TASK DIRECTIONS:
Find, in the records below, the line that contains "[1618.07-1619.07s]" and the line that contains "What the speaker". Copy those two lines and everything between them exactly, but not the pictures.

LISTED ENTRIES:
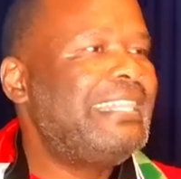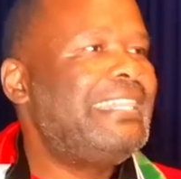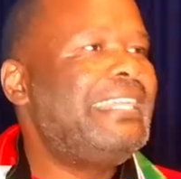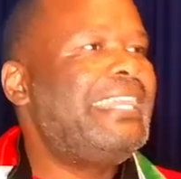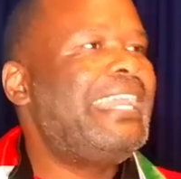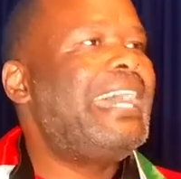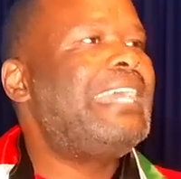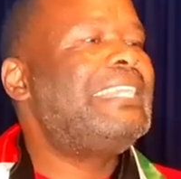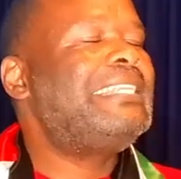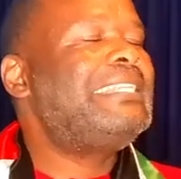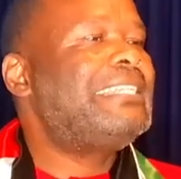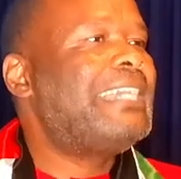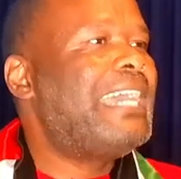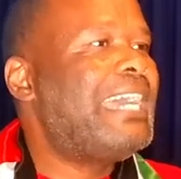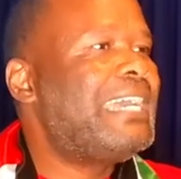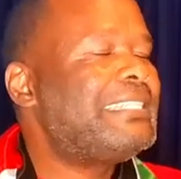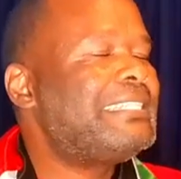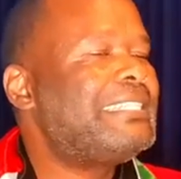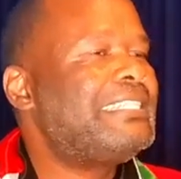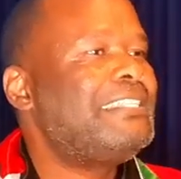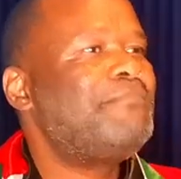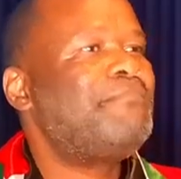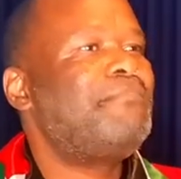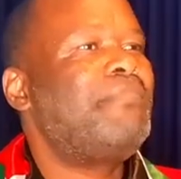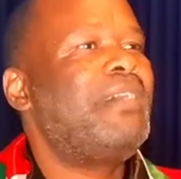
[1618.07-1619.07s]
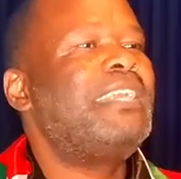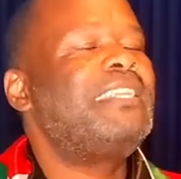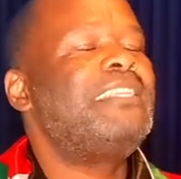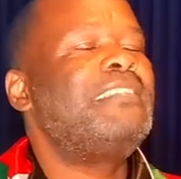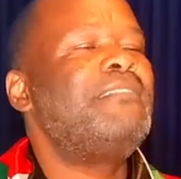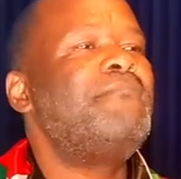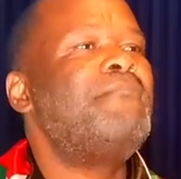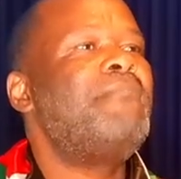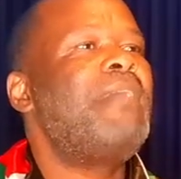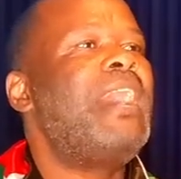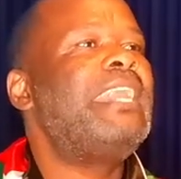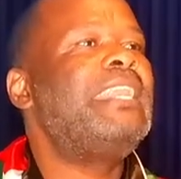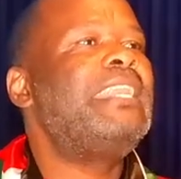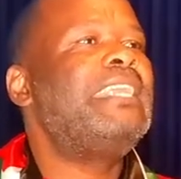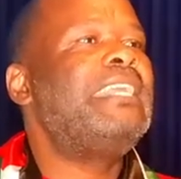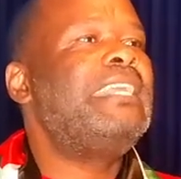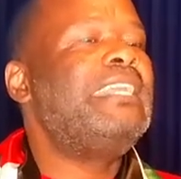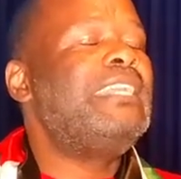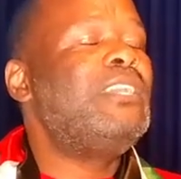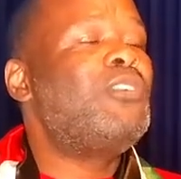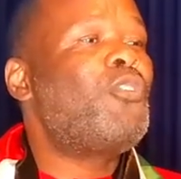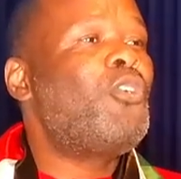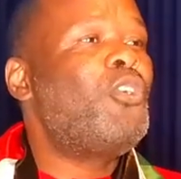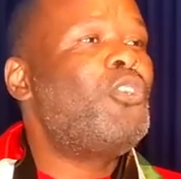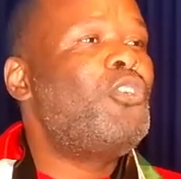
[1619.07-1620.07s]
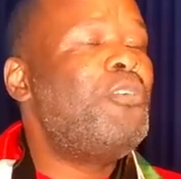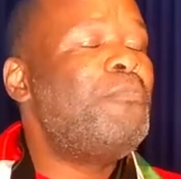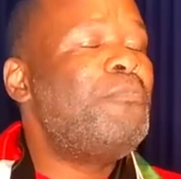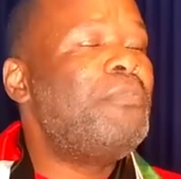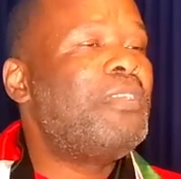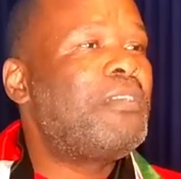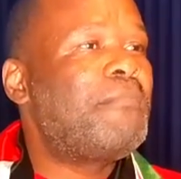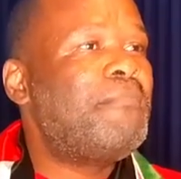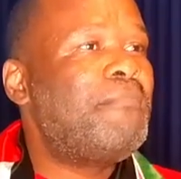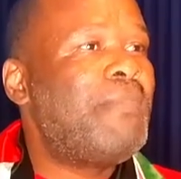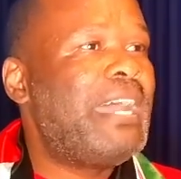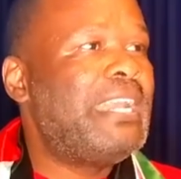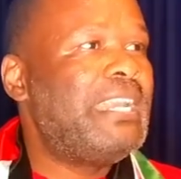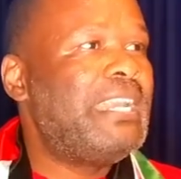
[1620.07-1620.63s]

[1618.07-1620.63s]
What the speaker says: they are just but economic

--

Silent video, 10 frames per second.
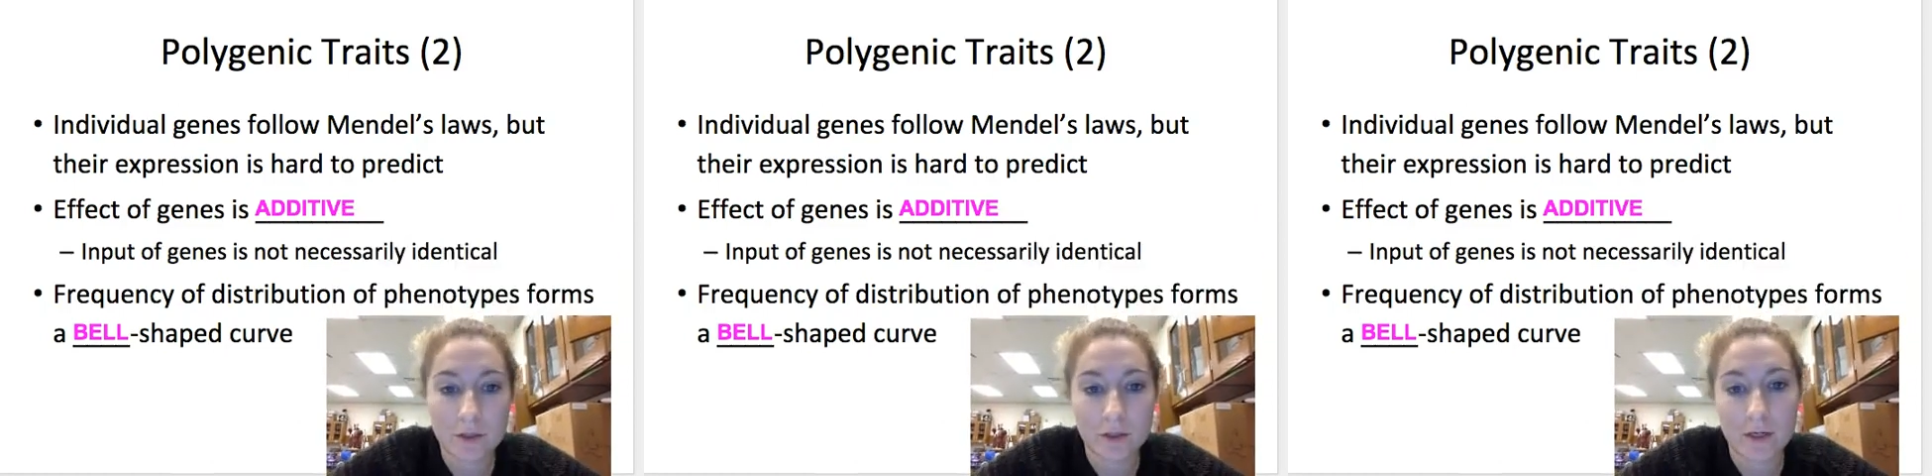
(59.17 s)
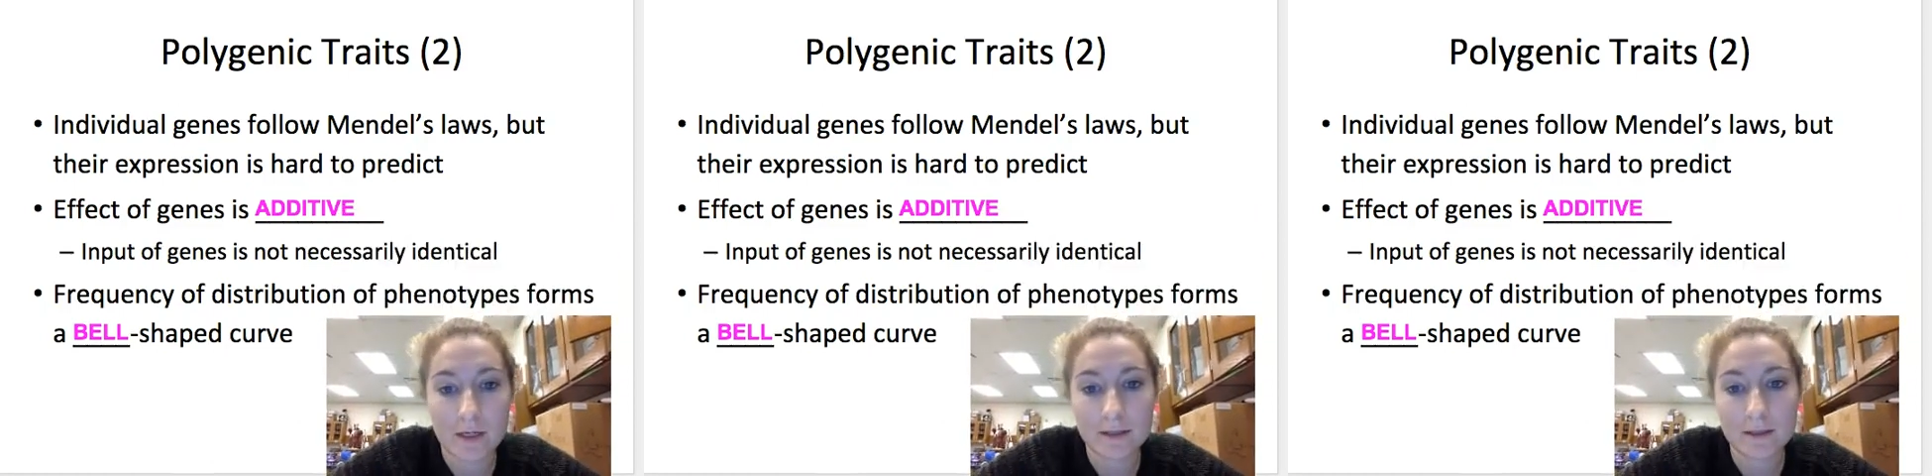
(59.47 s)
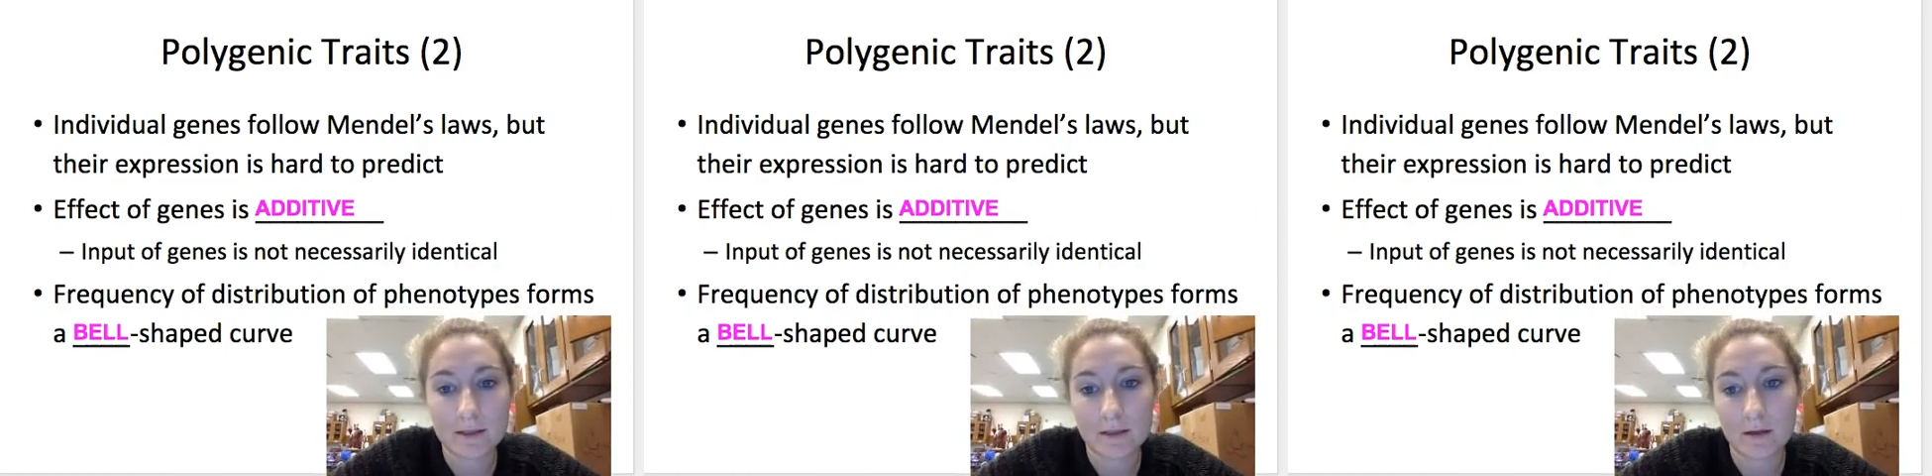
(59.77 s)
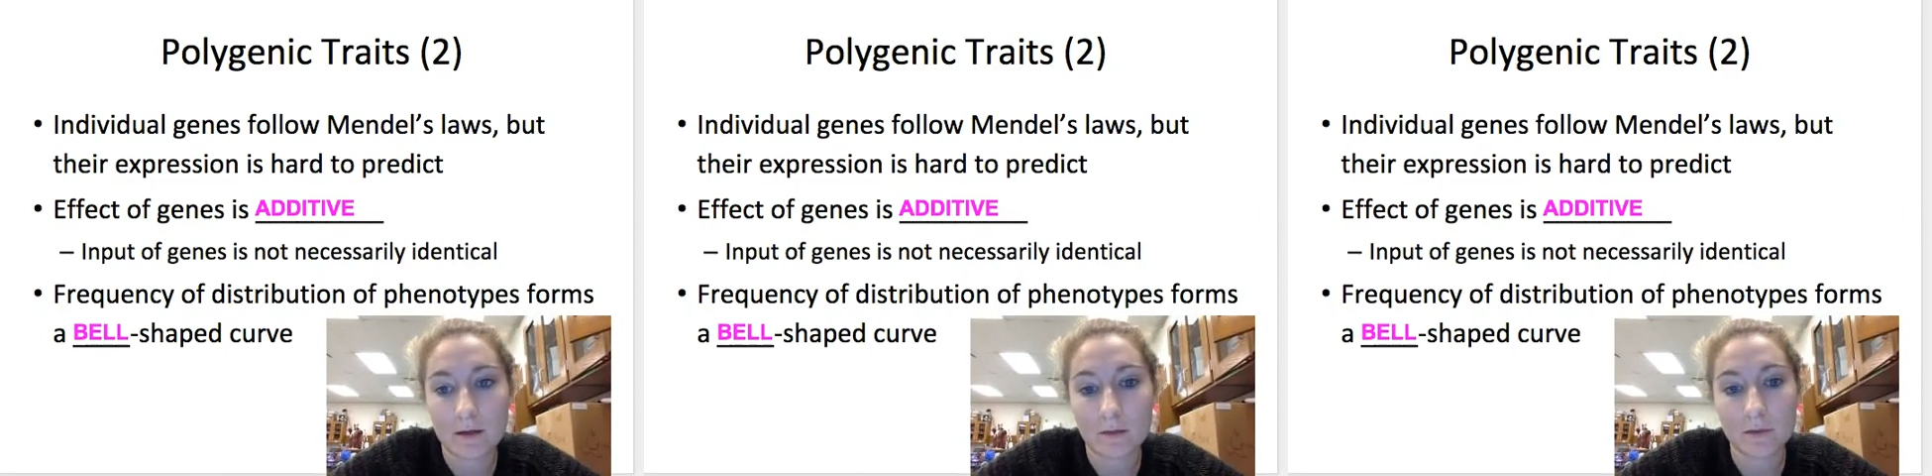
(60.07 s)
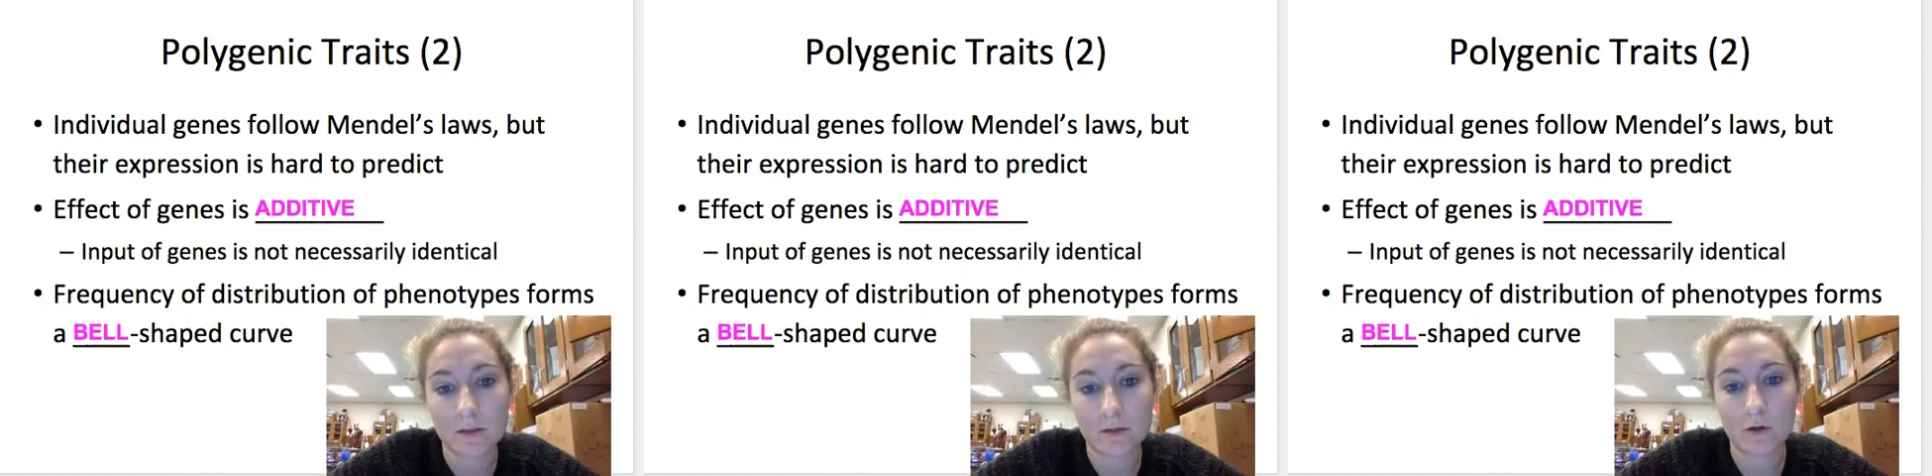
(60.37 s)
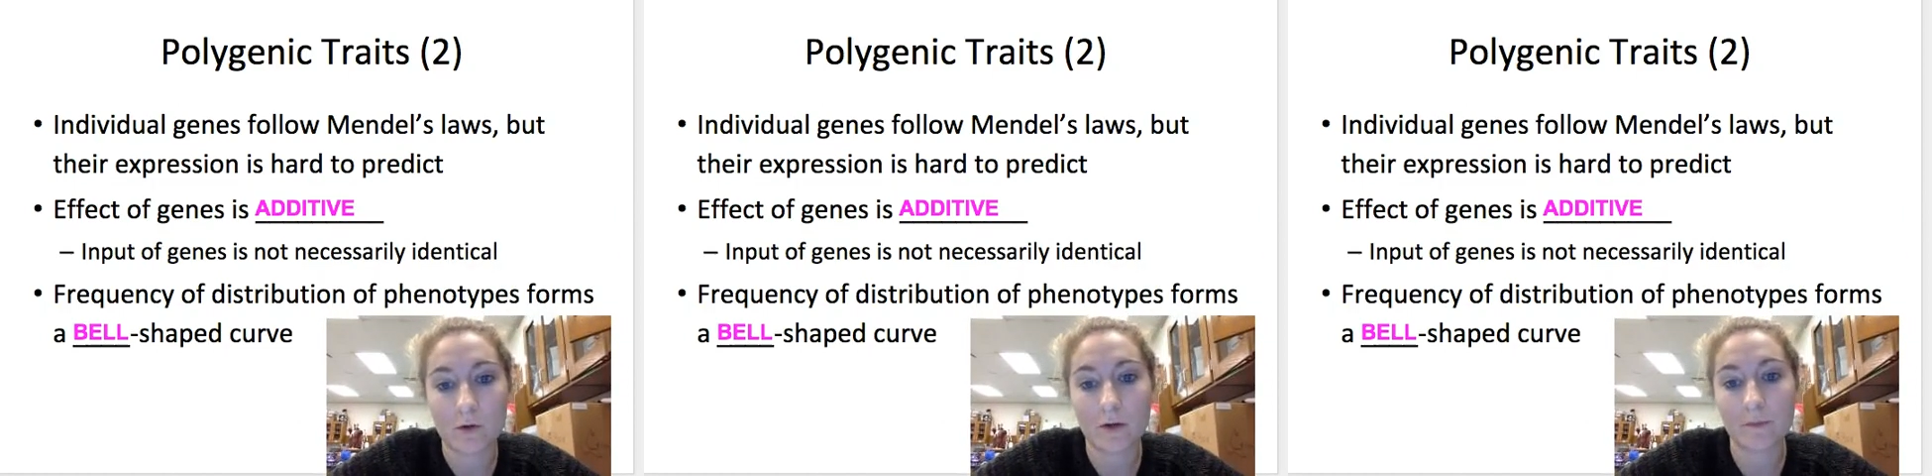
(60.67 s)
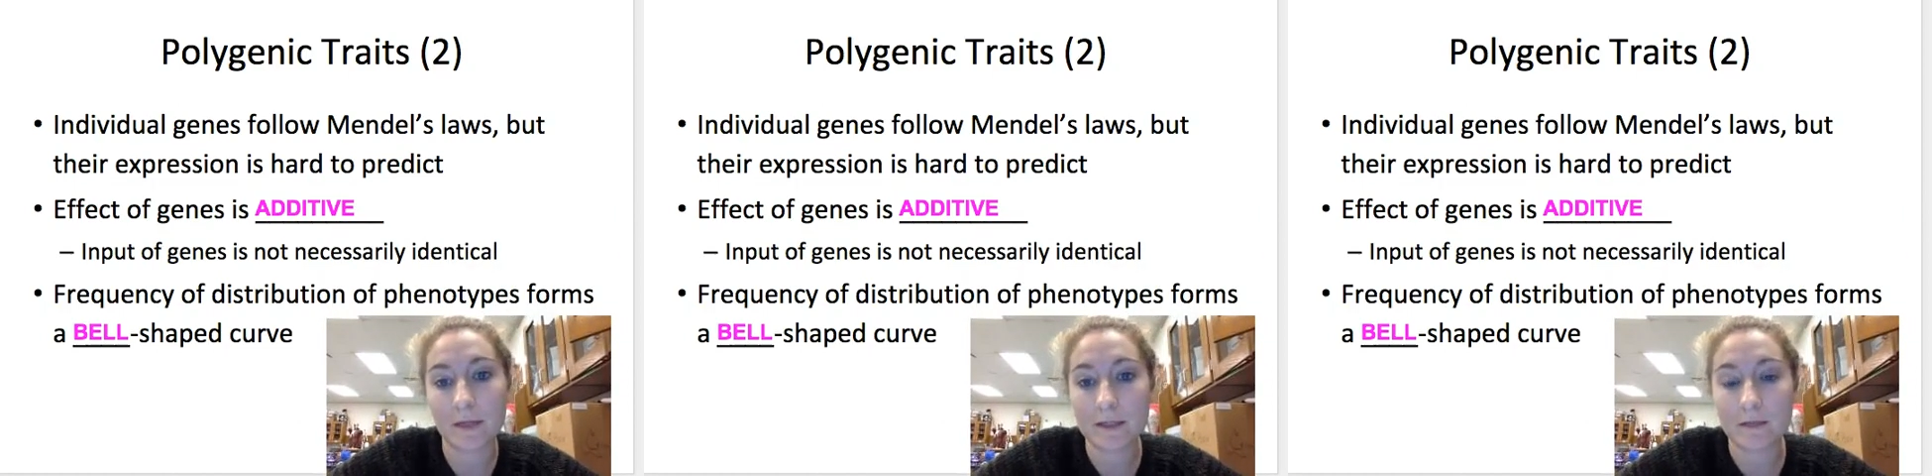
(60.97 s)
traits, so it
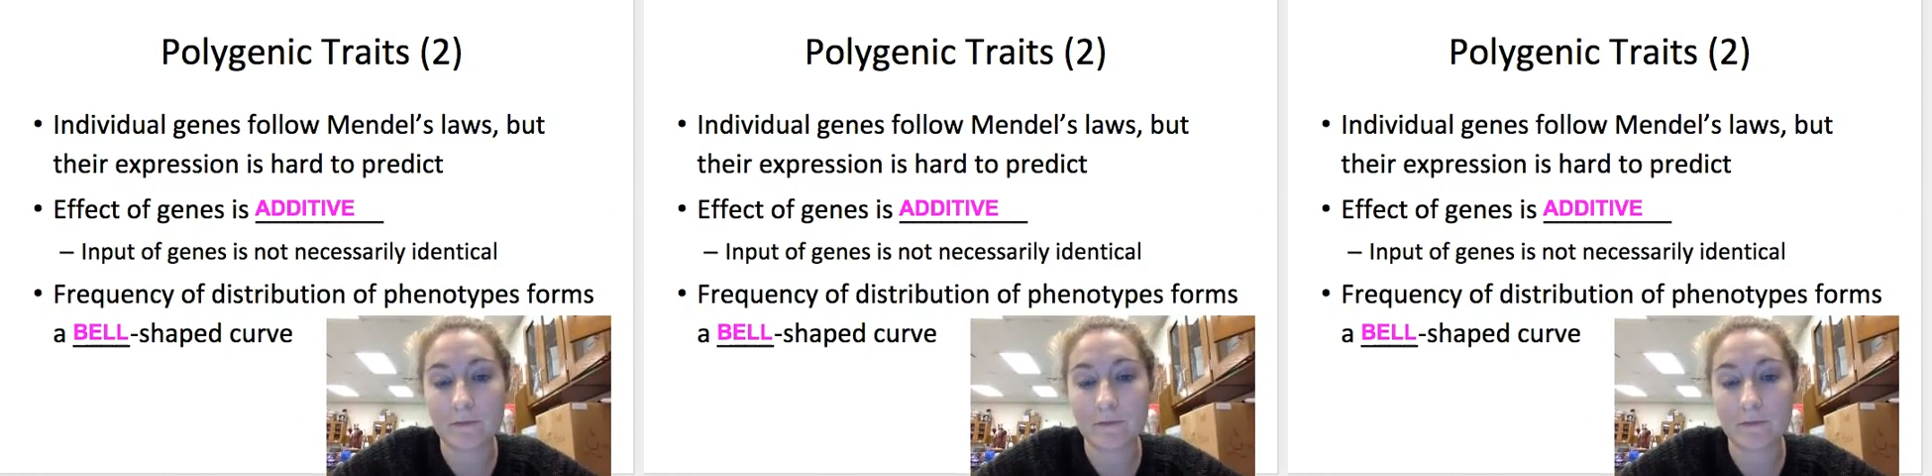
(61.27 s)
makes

YOUR RESPONSE:
[1618.07-1619.07s]
[1619.07-1620.07s]
[1620.07-1620.63s]

[1618.07-1620.63s]
What the speaker says: they are just but economic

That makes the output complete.